■ To do
Your answer must be the exact lines below, starting with the line with "(1456.07 s to 1456.97 s)" and going on through the line with "(1465.07 s to 1465.47 s)", both included, with no pictures.
***** Records for this task
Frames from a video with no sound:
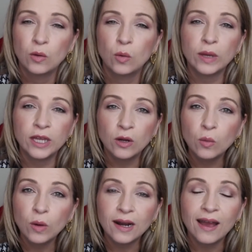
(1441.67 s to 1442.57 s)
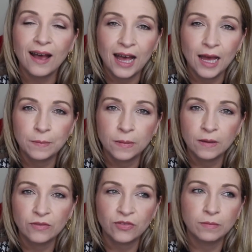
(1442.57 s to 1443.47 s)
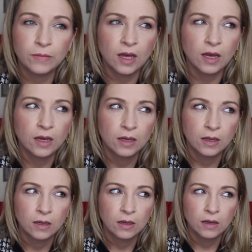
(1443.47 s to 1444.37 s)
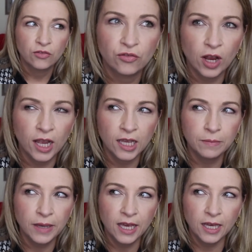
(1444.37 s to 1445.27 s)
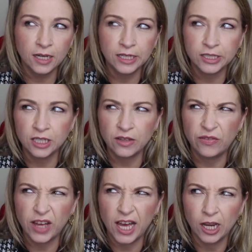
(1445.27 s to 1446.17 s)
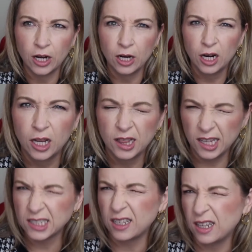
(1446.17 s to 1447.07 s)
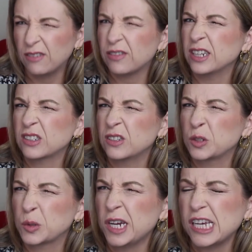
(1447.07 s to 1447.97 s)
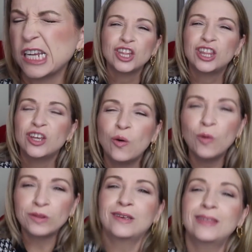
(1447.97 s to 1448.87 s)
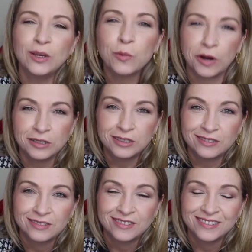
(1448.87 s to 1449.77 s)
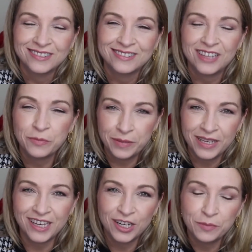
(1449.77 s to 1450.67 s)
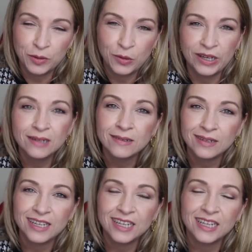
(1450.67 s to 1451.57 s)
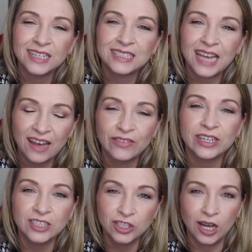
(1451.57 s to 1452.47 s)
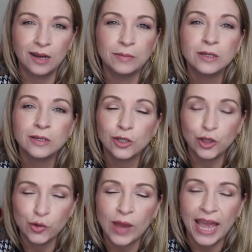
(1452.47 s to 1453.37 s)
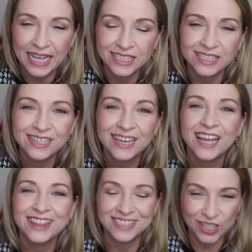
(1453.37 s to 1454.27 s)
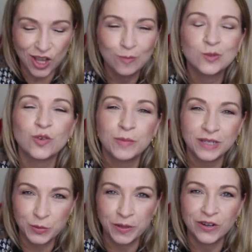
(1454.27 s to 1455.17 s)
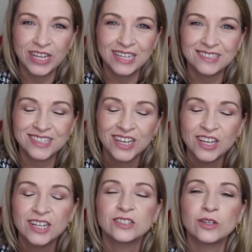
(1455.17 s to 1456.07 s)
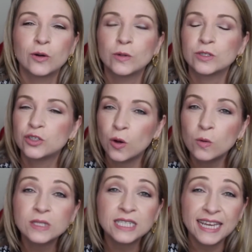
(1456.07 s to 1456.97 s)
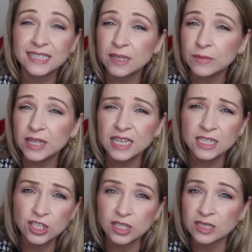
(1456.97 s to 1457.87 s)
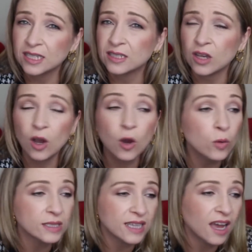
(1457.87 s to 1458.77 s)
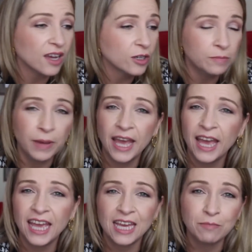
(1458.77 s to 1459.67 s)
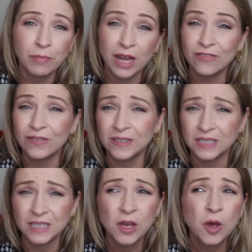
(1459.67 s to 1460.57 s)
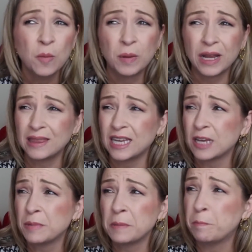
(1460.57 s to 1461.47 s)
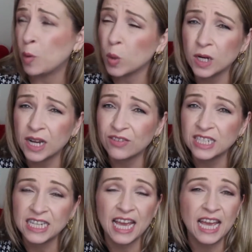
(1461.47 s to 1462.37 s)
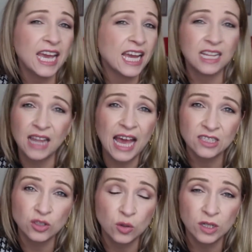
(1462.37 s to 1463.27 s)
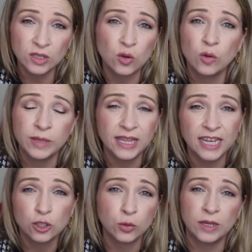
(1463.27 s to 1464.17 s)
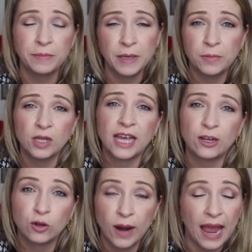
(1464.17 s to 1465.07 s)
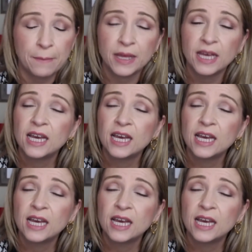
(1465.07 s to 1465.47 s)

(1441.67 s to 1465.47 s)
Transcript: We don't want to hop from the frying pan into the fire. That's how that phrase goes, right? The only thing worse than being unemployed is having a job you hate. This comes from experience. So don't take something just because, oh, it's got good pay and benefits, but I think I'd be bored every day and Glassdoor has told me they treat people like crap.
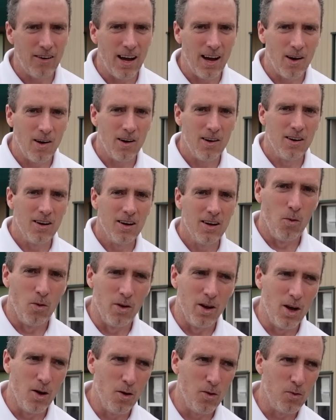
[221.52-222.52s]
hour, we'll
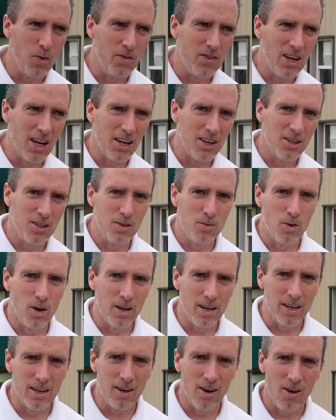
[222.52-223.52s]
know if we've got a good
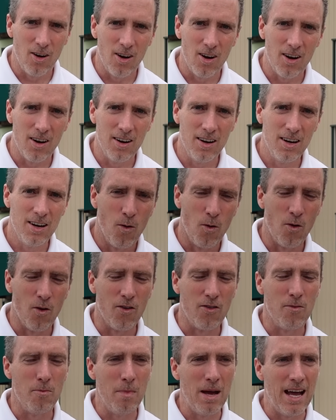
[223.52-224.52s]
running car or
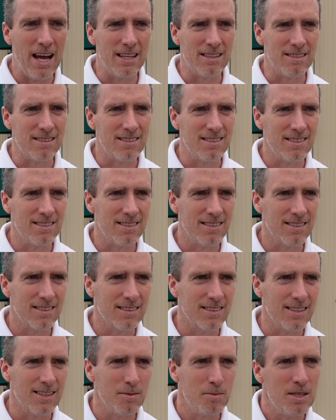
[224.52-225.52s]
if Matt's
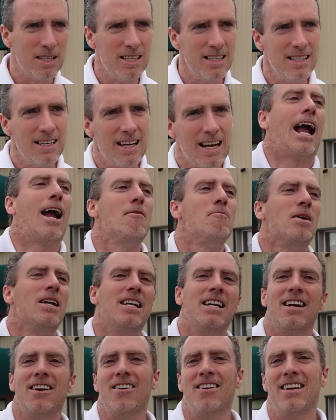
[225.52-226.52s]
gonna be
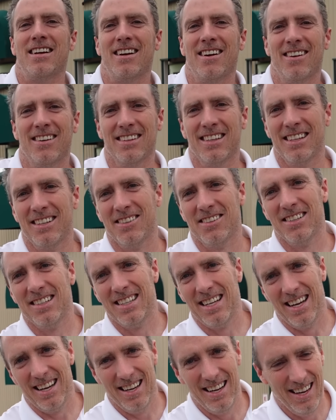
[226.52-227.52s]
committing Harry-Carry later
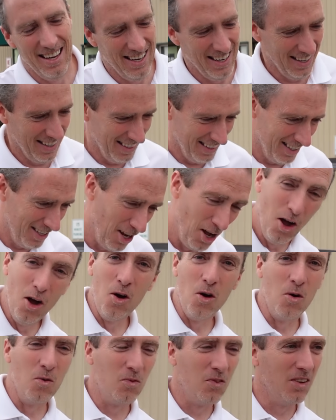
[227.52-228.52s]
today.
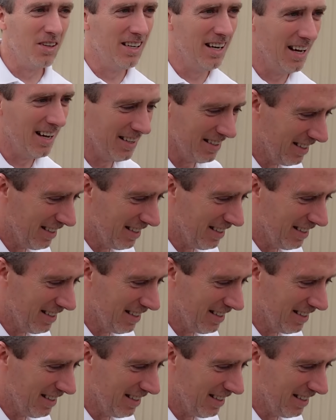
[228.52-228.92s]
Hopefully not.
**********
■ Solution for this exercise
(1456.07 s to 1456.97 s)
(1456.97 s to 1457.87 s)
(1457.87 s to 1458.77 s)
(1458.77 s to 1459.67 s)
(1459.67 s to 1460.57 s)
(1460.57 s to 1461.47 s)
(1461.47 s to 1462.37 s)
(1462.37 s to 1463.27 s)
(1463.27 s to 1464.17 s)
(1464.17 s to 1465.07 s)
(1465.07 s to 1465.47 s)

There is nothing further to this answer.